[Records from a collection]
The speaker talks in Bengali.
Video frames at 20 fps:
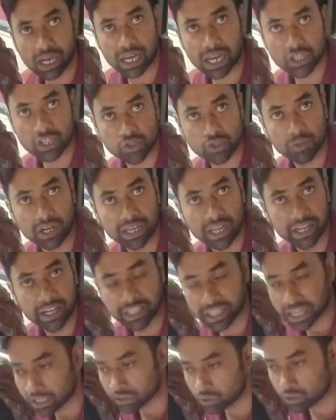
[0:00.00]
কাস্টমারকে
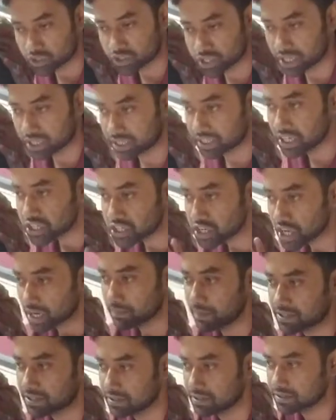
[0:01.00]
রিটার্ন করছেন কিসের
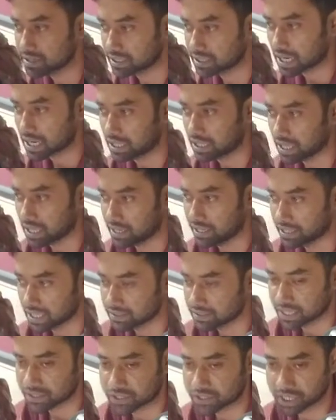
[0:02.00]
বেসিসে টাকাটা রিটার্ন
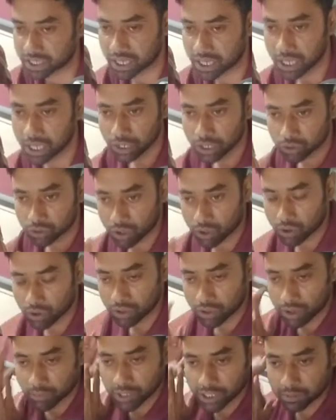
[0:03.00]
যাচ্ছে তখন
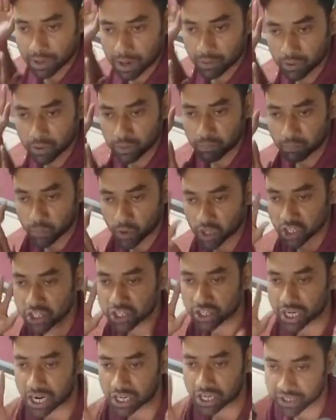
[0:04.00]
অমিতবাবু
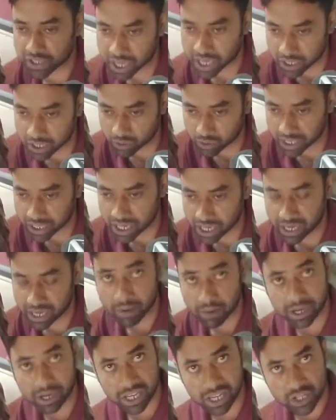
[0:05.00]
পরিষ্কার স্বীকার করে নেন
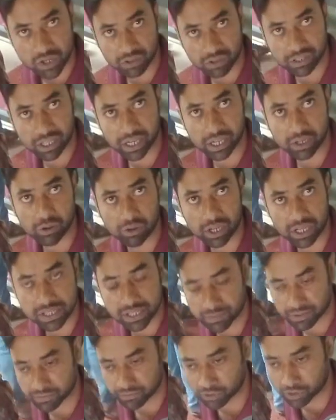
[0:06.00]
আমার কাছে অন দ্য রেকর্ড আছে
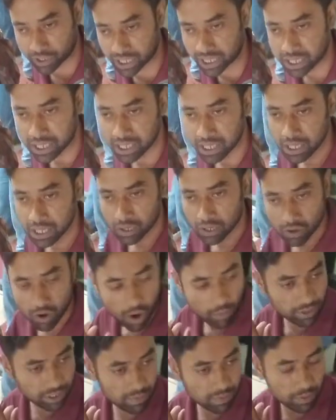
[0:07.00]
আমার ফোনে
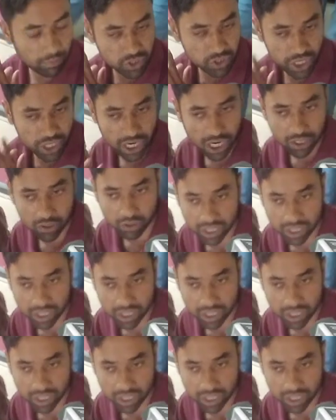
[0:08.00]
অমিতবাবু স্বীকার করে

(How to complete this task):
Your copy should repeat each entry above exactly but contain no pictures.

(Result below):
The speaker talks in Bengali.
Video frames at 20 fps:
[0:00.00]
কাস্টমারকে
[0:01.00]
রিটার্ন করছেন কিসের
[0:02.00]
বেসিসে টাকাটা রিটার্ন
[0:03.00]
যাচ্ছে তখন
[0:04.00]
অমিতবাবু
[0:05.00]
পরিষ্কার স্বীকার করে নেন
[0:06.00]
আমার কাছে অন দ্য রেকর্ড আছে
[0:07.00]
আমার ফোনে
[0:08.00]
অমিতবাবু স্বীকার করে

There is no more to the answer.